— Exercise directions —
Aside from the pictures, copy the listing exactly.

— Records to process —
-.-.-
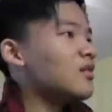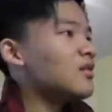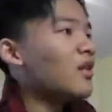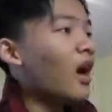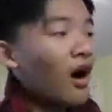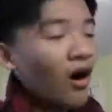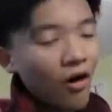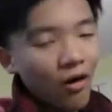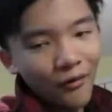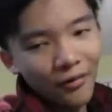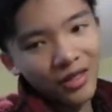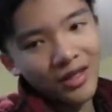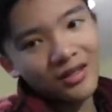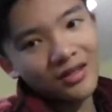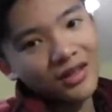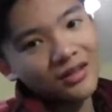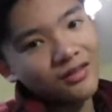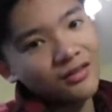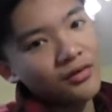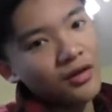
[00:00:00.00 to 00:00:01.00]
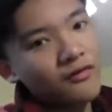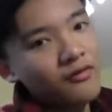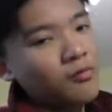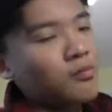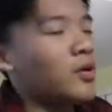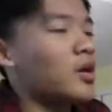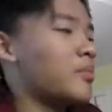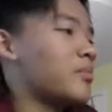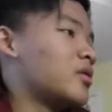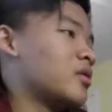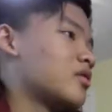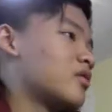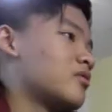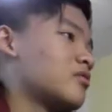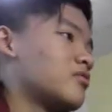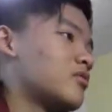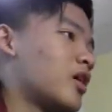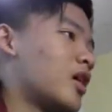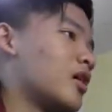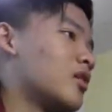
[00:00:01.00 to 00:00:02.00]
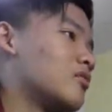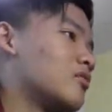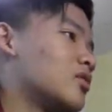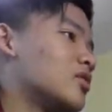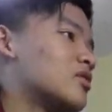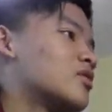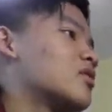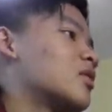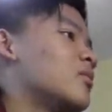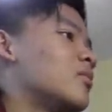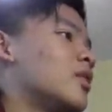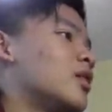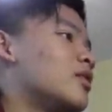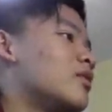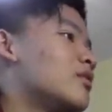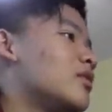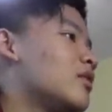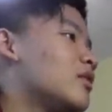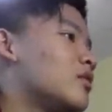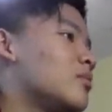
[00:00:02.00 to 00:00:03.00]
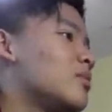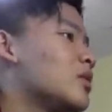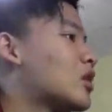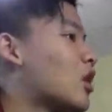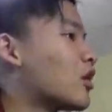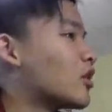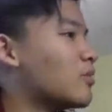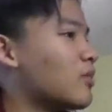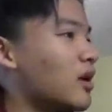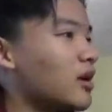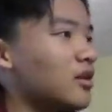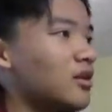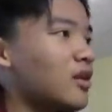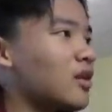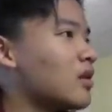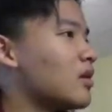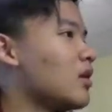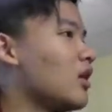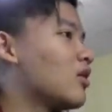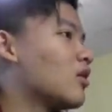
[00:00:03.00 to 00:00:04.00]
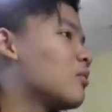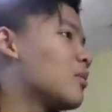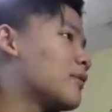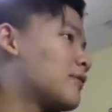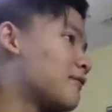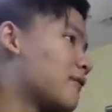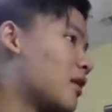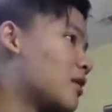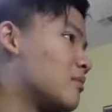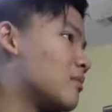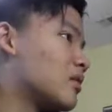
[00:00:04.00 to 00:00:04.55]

Not all things have to serve a purpose, right? Some things need to be cosmetic, it needs to be fun,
-.-.-
— Exercise answer —
[00:00:00.00 to 00:00:01.00]
[00:00:01.00 to 00:00:02.00]
[00:00:02.00 to 00:00:03.00]
[00:00:03.00 to 00:00:04.00]
[00:00:04.00 to 00:00:04.55]

Not all things have to serve a purpose, right? Some things need to be cosmetic, it needs to be fun,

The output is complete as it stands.